[issue19876] selectors (and asyncio?): document behaviour on closed files/sockets
Charles-François Natali
report at bugs.python.org
Tue Dec 3 22:48:50 CET 2013
Charles-François Natali added the comment:
> Guido van Rossum added the comment:
>
> I think you're looking for the discussion in issue 19017.
>
> IIRC the conclusion is that not only do you not get the same error everywhere, but you get it at different points -- sometimes register() of a bad FD passes and then [Selector.]select() fails, other times register() of a bad FD fails; when the FD is initially good and then gets closed, sometimes select() may fail, sometimes select() will silently ignore the FD. Sometimes unregister() of a closed FD will return False, sometimes True.
>
> Another consequence is that registering an FD, then closing it, then calling select(), then reopening it may keep reporting events for the FD or not.
Exactly, it's a mess.
> I think these are all things to call out in a section on caveats or common bugs.

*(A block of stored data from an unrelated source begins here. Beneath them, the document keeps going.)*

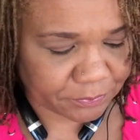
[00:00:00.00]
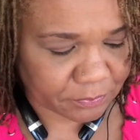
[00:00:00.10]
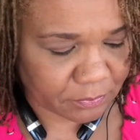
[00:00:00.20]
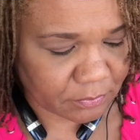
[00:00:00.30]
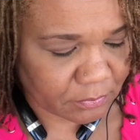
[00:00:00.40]

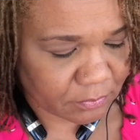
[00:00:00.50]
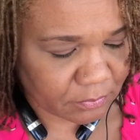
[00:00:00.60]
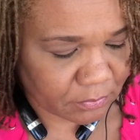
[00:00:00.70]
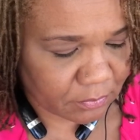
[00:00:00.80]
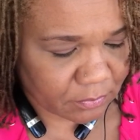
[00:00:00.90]

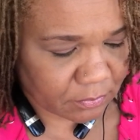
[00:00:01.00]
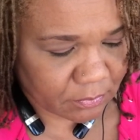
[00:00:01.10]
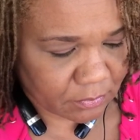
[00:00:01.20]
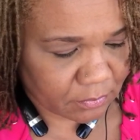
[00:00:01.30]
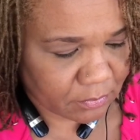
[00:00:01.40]

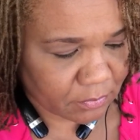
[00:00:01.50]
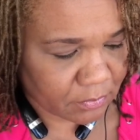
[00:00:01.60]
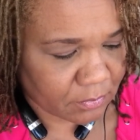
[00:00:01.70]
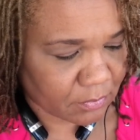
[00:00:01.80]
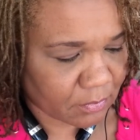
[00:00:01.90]

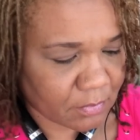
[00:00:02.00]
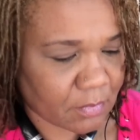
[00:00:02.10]
(no one is talking)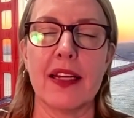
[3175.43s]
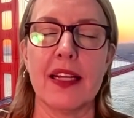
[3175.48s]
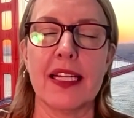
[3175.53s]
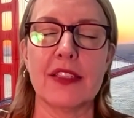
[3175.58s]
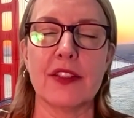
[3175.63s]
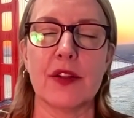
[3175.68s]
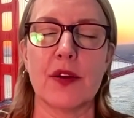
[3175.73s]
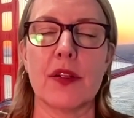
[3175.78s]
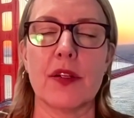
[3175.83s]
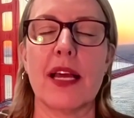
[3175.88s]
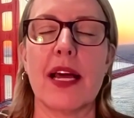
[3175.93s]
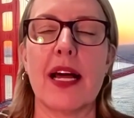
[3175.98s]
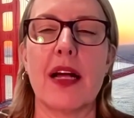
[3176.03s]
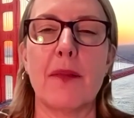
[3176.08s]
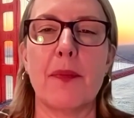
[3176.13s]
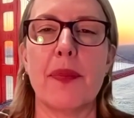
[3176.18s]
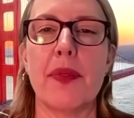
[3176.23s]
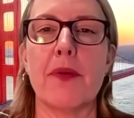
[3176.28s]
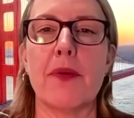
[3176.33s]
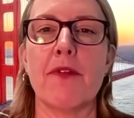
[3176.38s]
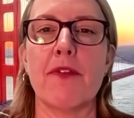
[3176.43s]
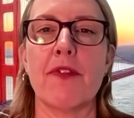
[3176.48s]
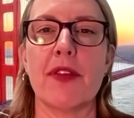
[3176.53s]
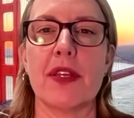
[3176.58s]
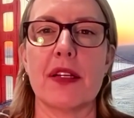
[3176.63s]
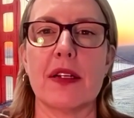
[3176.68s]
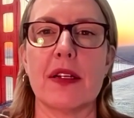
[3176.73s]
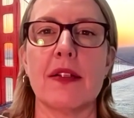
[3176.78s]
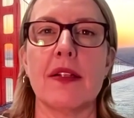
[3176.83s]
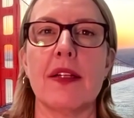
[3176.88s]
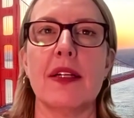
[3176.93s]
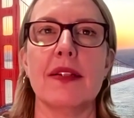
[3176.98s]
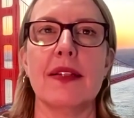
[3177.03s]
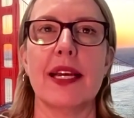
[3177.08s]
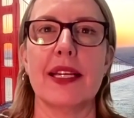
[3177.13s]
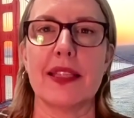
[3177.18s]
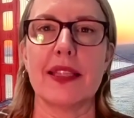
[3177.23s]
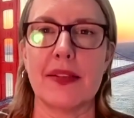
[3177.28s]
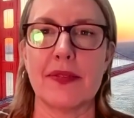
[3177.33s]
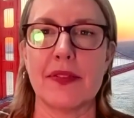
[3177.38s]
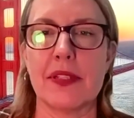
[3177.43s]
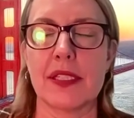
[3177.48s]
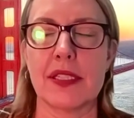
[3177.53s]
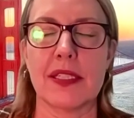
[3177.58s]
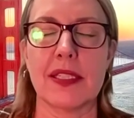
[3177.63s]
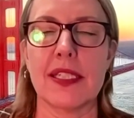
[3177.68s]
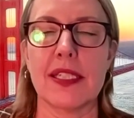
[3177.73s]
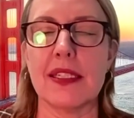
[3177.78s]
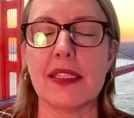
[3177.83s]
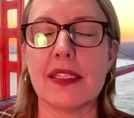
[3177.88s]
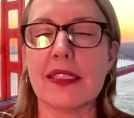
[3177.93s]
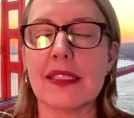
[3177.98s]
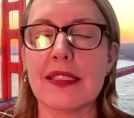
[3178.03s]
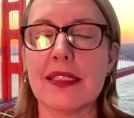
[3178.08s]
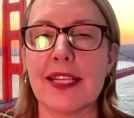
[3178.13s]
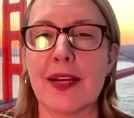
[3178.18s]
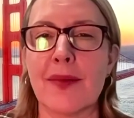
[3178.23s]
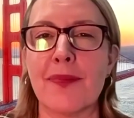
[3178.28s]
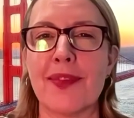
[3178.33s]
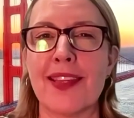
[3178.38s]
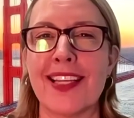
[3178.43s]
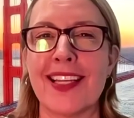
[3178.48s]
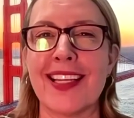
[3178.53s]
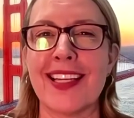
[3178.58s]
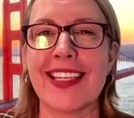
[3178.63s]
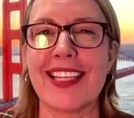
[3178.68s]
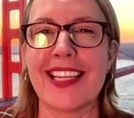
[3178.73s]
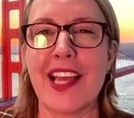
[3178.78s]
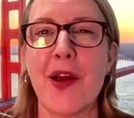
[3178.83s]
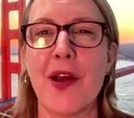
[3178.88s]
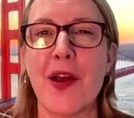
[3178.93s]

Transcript: It's going to help them feel like they've succeeded in something,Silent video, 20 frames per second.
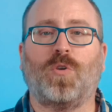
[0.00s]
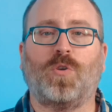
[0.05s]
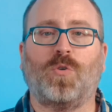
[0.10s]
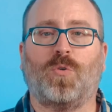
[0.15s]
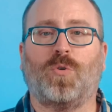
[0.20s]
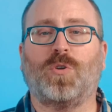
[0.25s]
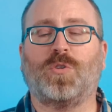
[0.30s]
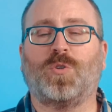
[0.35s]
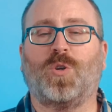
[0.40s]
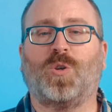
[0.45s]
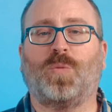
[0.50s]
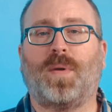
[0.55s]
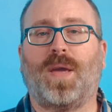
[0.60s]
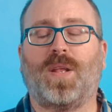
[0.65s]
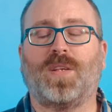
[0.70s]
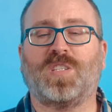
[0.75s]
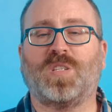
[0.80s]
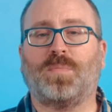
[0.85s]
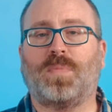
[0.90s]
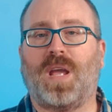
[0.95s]
your solar
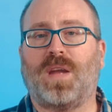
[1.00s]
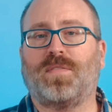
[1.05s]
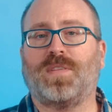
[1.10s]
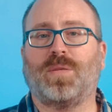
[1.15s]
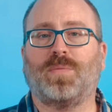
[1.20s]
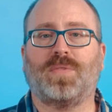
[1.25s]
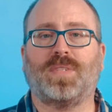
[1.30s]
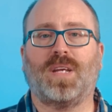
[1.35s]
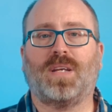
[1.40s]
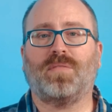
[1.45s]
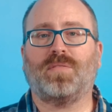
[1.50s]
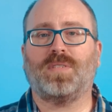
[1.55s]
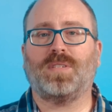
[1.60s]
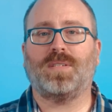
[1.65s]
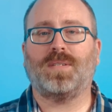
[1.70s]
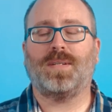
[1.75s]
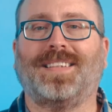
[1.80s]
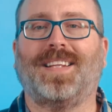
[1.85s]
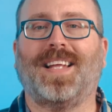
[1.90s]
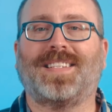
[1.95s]
panels to pay for themselves.
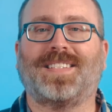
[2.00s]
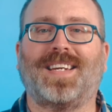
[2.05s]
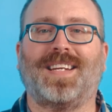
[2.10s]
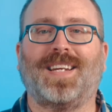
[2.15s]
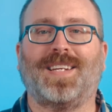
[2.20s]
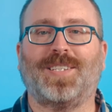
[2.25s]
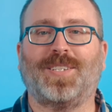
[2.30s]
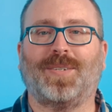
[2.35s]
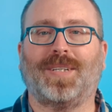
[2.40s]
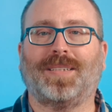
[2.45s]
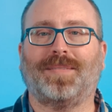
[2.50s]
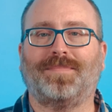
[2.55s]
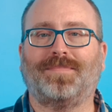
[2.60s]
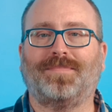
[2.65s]
Let's get into it.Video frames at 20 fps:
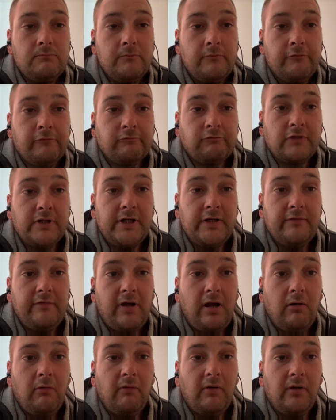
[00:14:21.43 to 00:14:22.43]

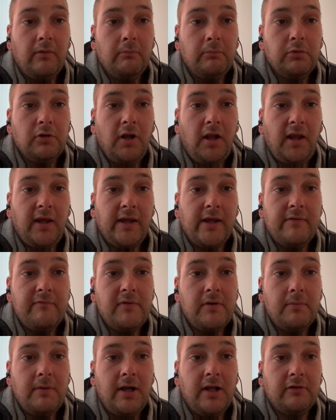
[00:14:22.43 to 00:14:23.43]
3000 plus
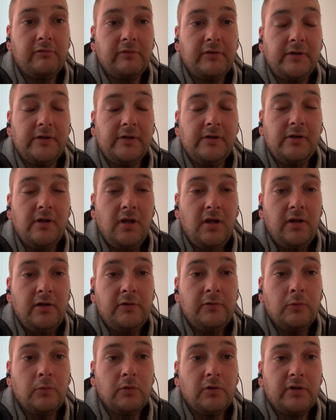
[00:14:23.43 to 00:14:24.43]
kV battery,
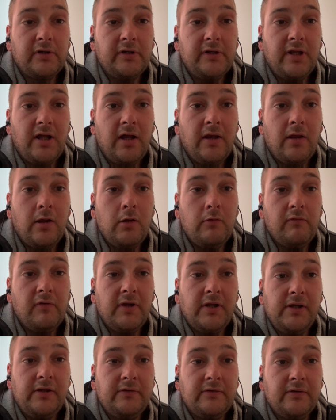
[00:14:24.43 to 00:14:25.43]
you're looking at an
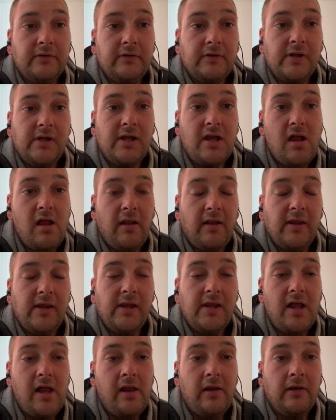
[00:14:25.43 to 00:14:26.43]
overheated
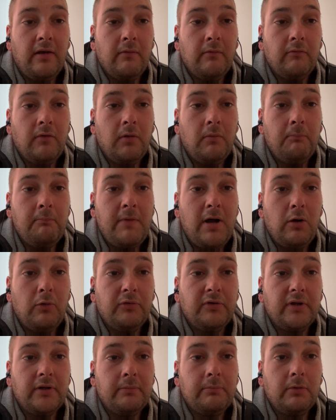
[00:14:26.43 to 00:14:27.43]
ESE and a
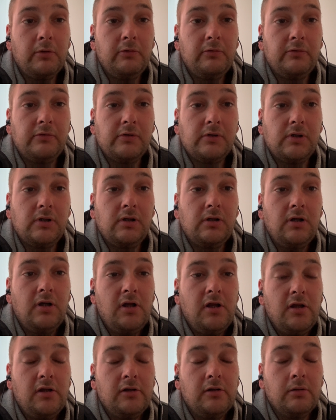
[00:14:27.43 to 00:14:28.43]
melted motor.
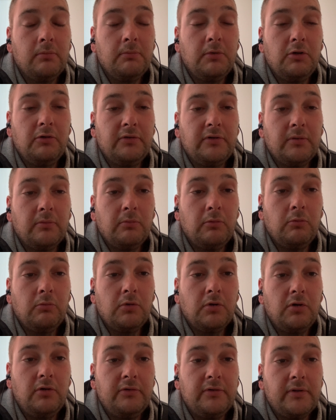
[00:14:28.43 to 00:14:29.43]
Your motor will
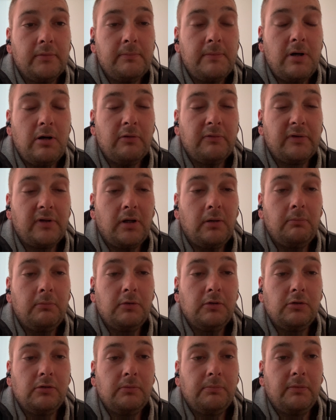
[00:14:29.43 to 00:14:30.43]
go into meltdown
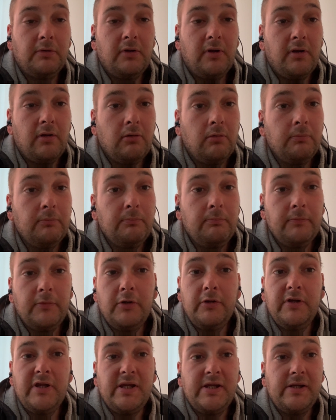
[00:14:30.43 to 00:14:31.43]
mode because
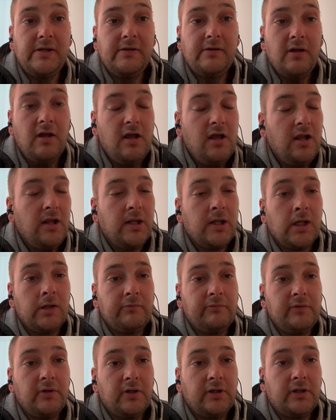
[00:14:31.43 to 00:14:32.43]
you need
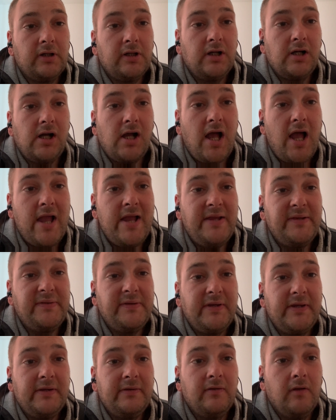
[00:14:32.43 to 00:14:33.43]
something like a
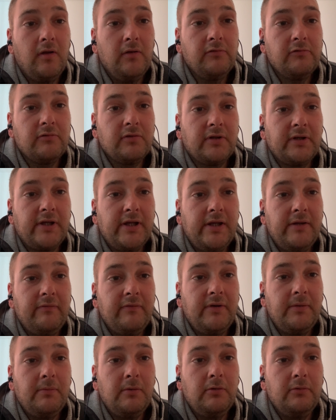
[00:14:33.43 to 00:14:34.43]
1800
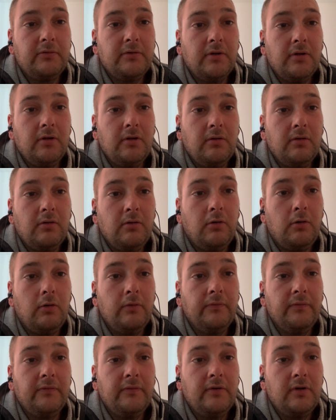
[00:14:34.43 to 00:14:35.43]
kV motor
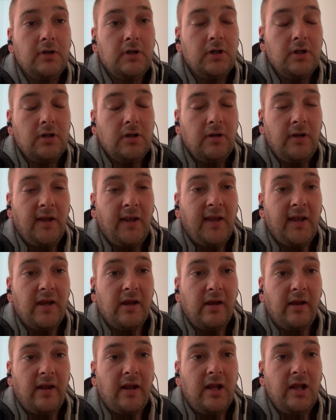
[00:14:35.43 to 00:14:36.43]
on
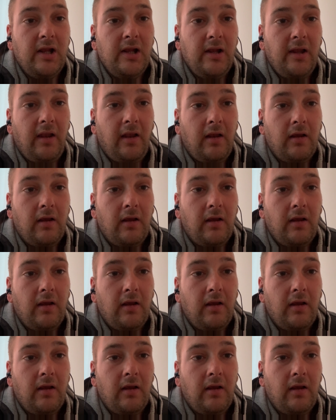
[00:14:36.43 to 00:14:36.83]
6S.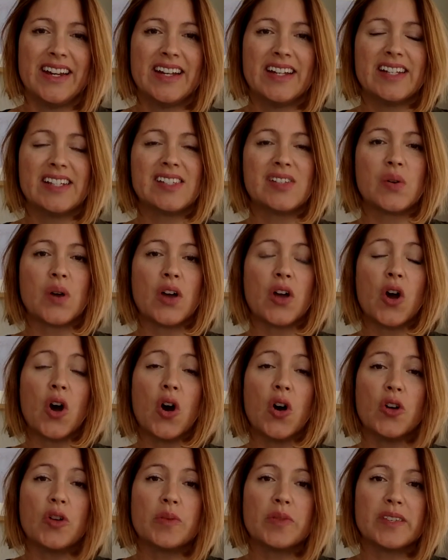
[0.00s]
So I
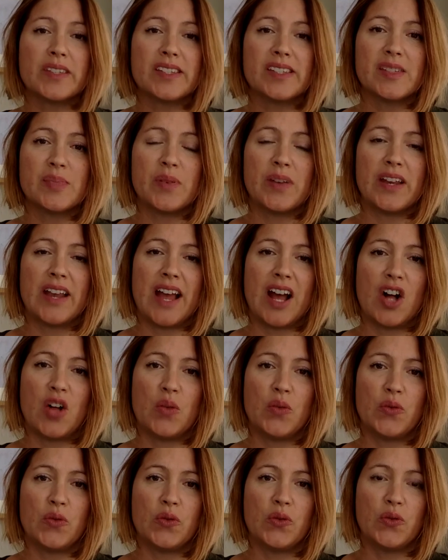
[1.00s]
hope this has been
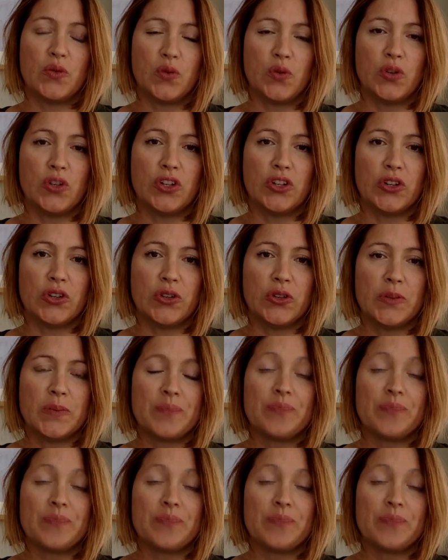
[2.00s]
helpful for you.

What I don't remember was the conclusion: do we want to keep the
current OS-specific behavior, or do we want to try to be tolerant with
misuse?
For example, one possibility would be to ignore errors when
unregistering a file descriptor from epoll: for example, the
selectmodule currently ignore EBADF when unregistering a FD:
"""
case EPOLL_CTL_DEL:
/* In kernel versions before 2.6.9, the EPOLL_CTL_DEL
* operation required a non-NULL pointer in event, even
* though this argument is ignored. */
Py_BEGIN_ALLOW_THREADS
result = epoll_ctl(epfd, op, fd, &ev);
if (errno == EBADF) {
/* fd already closed */
result = 0;
errno = 0;
}
"""
IIRC libev and libevent both ignore those errors.
We have to settle on a solution before documenting it.